-- Dataset excerpts follows --

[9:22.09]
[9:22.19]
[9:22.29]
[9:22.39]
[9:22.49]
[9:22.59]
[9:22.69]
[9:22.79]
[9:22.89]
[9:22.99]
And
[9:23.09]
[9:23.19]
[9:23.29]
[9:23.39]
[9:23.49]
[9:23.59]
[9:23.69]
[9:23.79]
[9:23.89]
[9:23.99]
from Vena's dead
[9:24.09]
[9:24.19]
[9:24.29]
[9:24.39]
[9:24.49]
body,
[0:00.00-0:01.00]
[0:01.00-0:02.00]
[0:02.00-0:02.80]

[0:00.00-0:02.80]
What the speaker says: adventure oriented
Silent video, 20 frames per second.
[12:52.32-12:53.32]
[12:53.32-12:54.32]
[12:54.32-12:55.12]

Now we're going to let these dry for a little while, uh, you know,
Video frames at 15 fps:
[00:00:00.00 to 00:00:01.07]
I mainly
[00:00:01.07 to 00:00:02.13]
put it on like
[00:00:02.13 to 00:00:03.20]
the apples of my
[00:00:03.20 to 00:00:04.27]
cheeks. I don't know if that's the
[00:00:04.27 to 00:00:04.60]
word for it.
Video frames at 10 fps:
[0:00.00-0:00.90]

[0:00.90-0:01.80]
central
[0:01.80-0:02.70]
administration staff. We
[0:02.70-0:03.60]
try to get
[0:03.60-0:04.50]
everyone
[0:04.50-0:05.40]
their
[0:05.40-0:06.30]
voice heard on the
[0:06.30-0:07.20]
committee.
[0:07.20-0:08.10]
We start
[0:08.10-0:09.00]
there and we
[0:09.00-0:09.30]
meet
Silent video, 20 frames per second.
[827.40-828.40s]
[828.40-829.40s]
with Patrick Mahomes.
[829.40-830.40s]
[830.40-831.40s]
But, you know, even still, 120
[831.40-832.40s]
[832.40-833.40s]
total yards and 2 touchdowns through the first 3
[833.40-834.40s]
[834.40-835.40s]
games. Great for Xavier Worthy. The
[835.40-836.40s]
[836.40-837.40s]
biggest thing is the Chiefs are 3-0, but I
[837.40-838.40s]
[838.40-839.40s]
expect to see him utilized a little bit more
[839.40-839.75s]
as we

-- Dataset excerpts concluded --

*Problem statement*
A word-for-word copy of the lines above from the one with "[0:00.90-0:01.80]" through the one with "[829.40-830.40s]", inclusive, is the only output wanted.

*Written response*
[0:00.90-0:01.80]
central
[0:01.80-0:02.70]
administration staff. We
[0:02.70-0:03.60]
try to get
[0:03.60-0:04.50]
everyone
[0:04.50-0:05.40]
their
[0:05.40-0:06.30]
voice heard on the
[0:06.30-0:07.20]
committee.
[0:07.20-0:08.10]
We start
[0:08.10-0:09.00]
there and we
[0:09.00-0:09.30]
meet
Silent video, 20 frames per second.
[827.40-828.40s]
[828.40-829.40s]
with Patrick Mahomes.
[829.40-830.40s]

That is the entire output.